Young Man Explains Simple Living in a Tiny House on Wheels
When I met with Aldo, he spoke very thoughtfully about how he’d experienced the benefits and challenges of his experiment in living simply in a tiny house.
Aldo: “A tiny house, it’s not some silver bullet, like all of a sudden your life gets great…. It makes some things easier, and it makes some things harder, and the two are really intertwined.
I have plenty of friends who own large houses who are always like, ‘The squirrels have gotten into my so and so,’ and, ‘These double hung windows are stuck, and I’ve got to get storm windows for 25 windows.’ And I’m like, ‘God, it’s nice not to have to do that.’
But here’s the trick, for all of us, right? It’s, can we be aware of our good situation? The truth is, the common man in America is wealthier today than at any other time in history, by monetary standards. But our levels of anxiety and of expressed dissatisfaction with our lives are also higher than ever. The two are not in correlation. So I might be having a hard day, whether I’m in a tiny house or a large house. But to really see my blessings for what they are, and have an appreciation for my good fortune? That’s going to be a challenge whether I’m in a large house or a small house.

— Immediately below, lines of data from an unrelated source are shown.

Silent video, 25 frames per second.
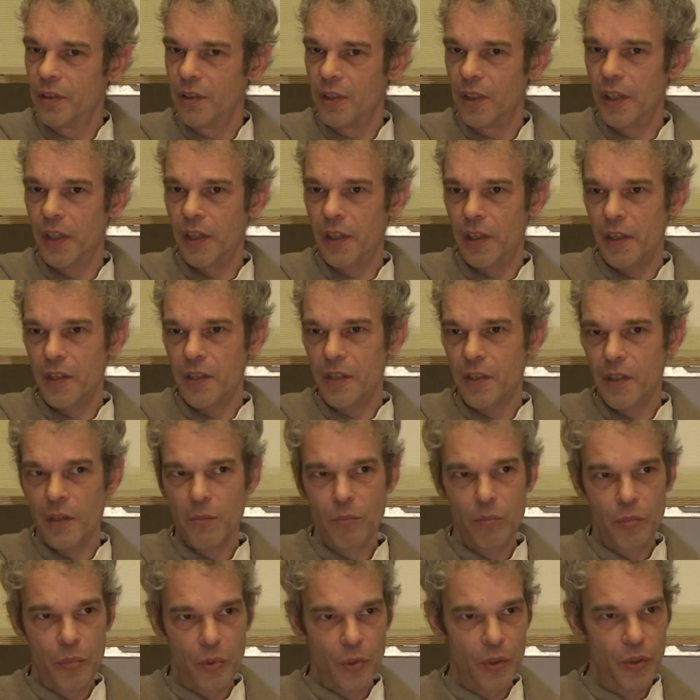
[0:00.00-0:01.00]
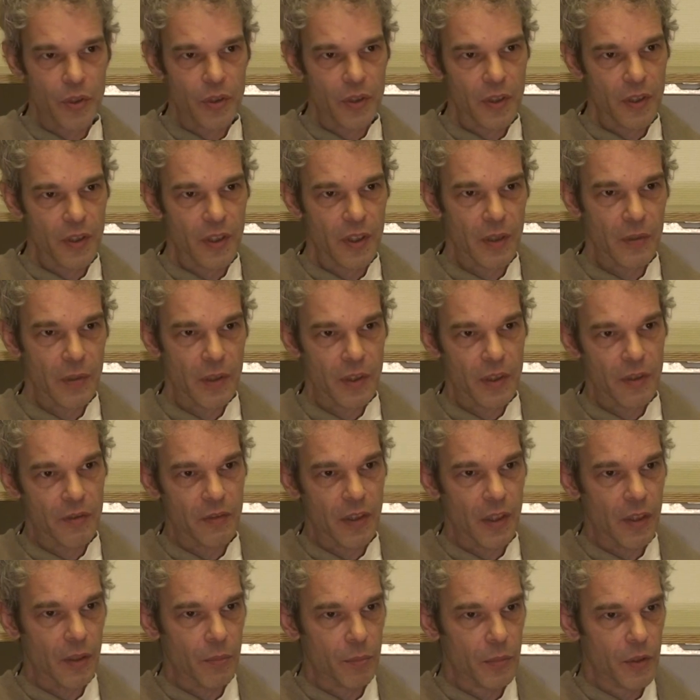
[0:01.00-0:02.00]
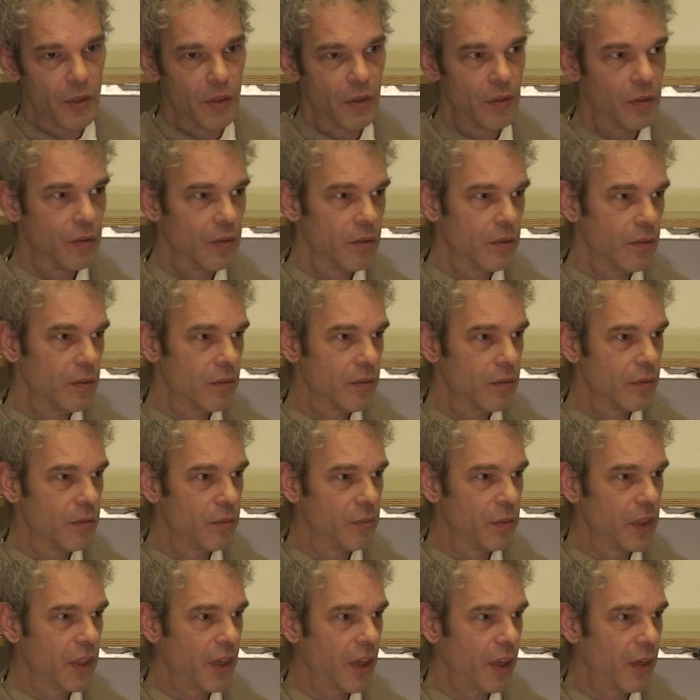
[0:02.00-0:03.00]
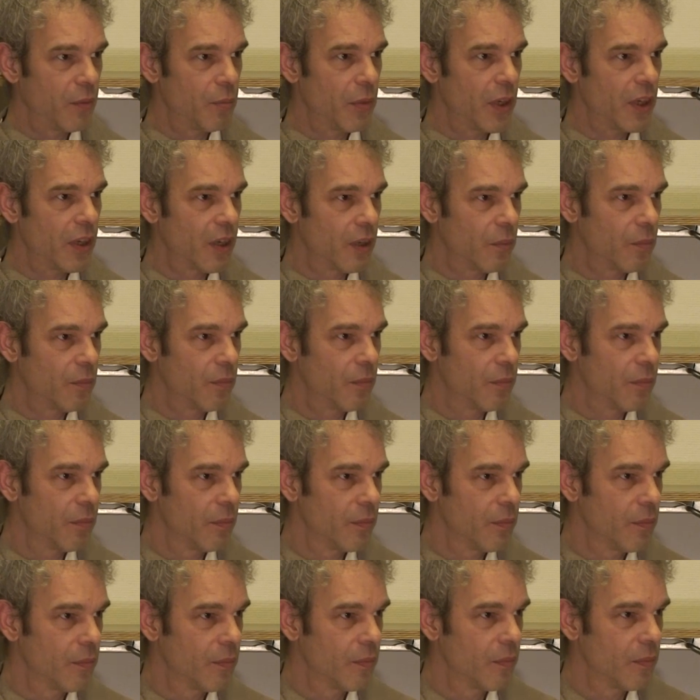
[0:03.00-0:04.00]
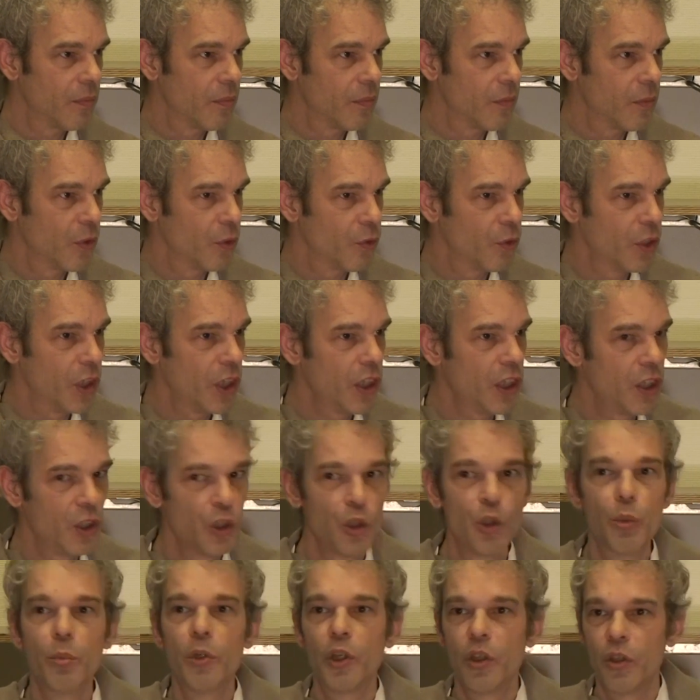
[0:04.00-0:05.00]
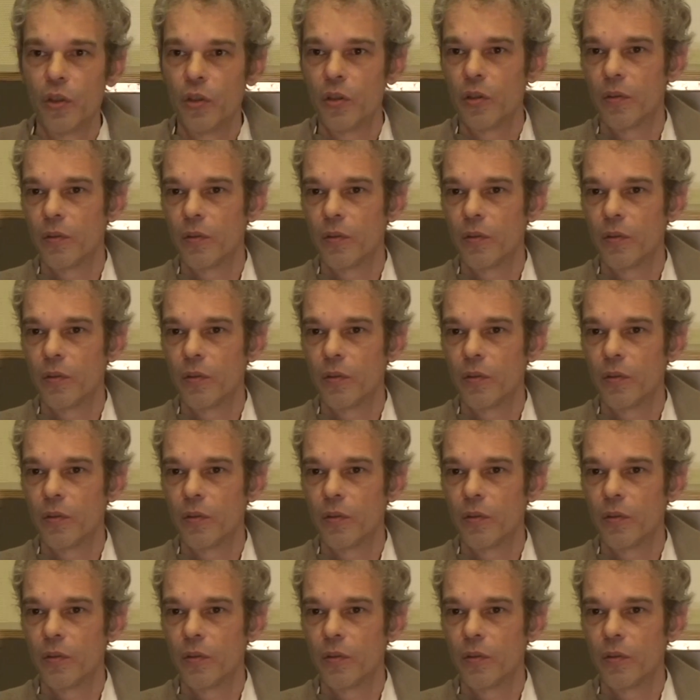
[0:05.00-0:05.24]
And at some point in our development, we can become really human.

However, I will say this: My appreciation of public spaces and larger houses has really bloomed, because I’m living without them. Society has gotten wealthier around me, even though it hasn’t changed at all, because my lifestyle has stepped down. So on the one hand, life can be harder in a tiny space. But then you go to the library, you know? And you use their state-of-the-art bathroom. And you turn on their faucet and hot water comes out. And you go to this giant room and sit in their chair and read literature, it’s like, ‘Yeah! How much does this cost? Free!? Right on!’ [Laughs]

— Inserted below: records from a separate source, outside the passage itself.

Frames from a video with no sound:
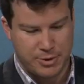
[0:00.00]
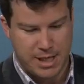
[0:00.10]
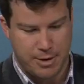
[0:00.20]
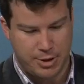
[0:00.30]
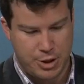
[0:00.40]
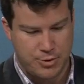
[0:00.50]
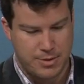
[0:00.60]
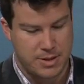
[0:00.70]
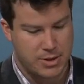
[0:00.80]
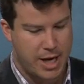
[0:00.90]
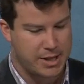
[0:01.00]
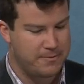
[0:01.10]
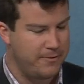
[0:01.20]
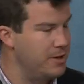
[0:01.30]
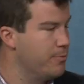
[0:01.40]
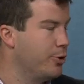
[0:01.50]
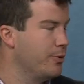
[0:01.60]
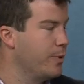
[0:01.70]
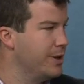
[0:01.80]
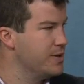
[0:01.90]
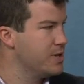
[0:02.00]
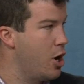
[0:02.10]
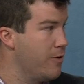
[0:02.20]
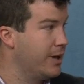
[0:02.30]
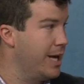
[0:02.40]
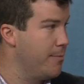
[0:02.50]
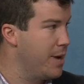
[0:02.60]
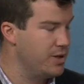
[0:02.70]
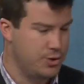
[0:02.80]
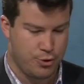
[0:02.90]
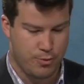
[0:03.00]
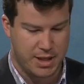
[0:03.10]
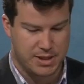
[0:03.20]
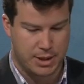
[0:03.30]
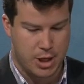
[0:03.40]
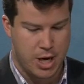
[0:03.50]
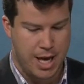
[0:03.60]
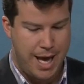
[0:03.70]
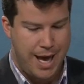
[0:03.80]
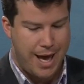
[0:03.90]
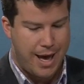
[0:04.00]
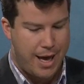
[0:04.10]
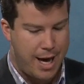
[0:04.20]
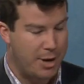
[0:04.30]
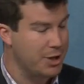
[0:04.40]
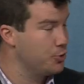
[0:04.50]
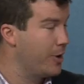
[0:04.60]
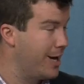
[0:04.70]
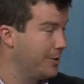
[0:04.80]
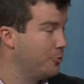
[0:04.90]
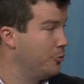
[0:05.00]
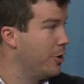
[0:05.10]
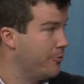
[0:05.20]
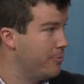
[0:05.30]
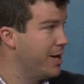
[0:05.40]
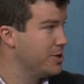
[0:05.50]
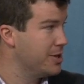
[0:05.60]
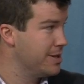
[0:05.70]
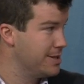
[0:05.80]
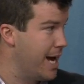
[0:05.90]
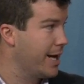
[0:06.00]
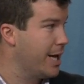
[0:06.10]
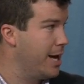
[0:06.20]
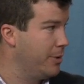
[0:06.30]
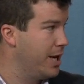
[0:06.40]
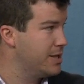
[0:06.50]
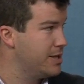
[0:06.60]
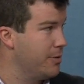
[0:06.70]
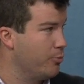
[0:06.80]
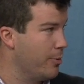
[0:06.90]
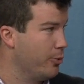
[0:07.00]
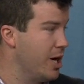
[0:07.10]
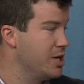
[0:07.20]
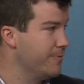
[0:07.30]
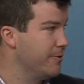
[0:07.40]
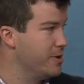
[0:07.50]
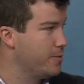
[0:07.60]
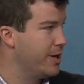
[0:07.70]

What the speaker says: start with you. The Tigers 50-point winners over Main 2 weeks ago. How much or how little of a mention does that game get in preparation for this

No outer situation is going to ultimately make us happy, whatever the outer situation is. So long as that [outer situation] is the perceived cause of our happiness, we’re going to wake up one day and realize, ‘I’m not happy. I want something different. I want the thing I left two years ago, that’s what’s going to make me happy.’ And we start to realize: Tiny house, large house – none of it is going to make me happy. It’s dependent on my inner activity, and my inner ability to wake up and perceive the blessing in my current situation.

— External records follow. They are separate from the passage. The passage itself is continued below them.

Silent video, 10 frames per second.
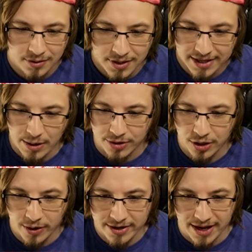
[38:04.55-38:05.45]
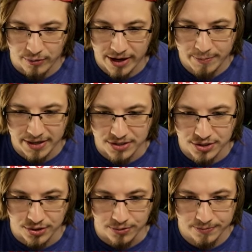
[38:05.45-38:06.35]
Yeah, we're gonna go ahead and yeah, rank by
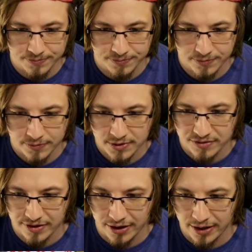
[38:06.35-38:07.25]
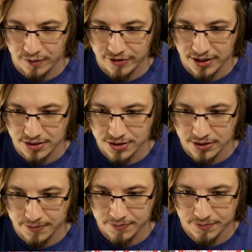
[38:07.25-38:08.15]
suit. It's very helpful actually.
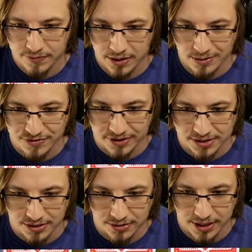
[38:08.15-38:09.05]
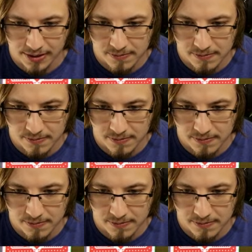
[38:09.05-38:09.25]
I always forget to do that.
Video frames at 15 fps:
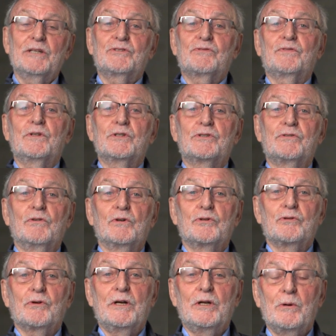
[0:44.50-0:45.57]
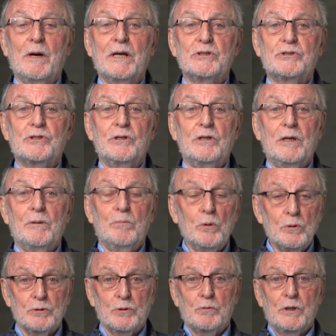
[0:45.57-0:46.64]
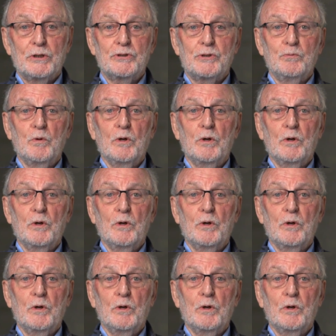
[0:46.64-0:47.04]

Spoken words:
first of all try to answer the important question.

So this tiny house has not made me happy. Nor has it made me sad. But it was a conscious choice which has intensified some of the hard things, and also intensified some of the joys and appreciation of what’s in my community, and what’s in my life.”
You can read more about Aldo’s tiny house experience at his blog Gold Thread Tiny House. You can also see more of my interview with Aldo, or learn much more about his imaginative house and thoughtful perspective in my Life in a Tiny House Ebook.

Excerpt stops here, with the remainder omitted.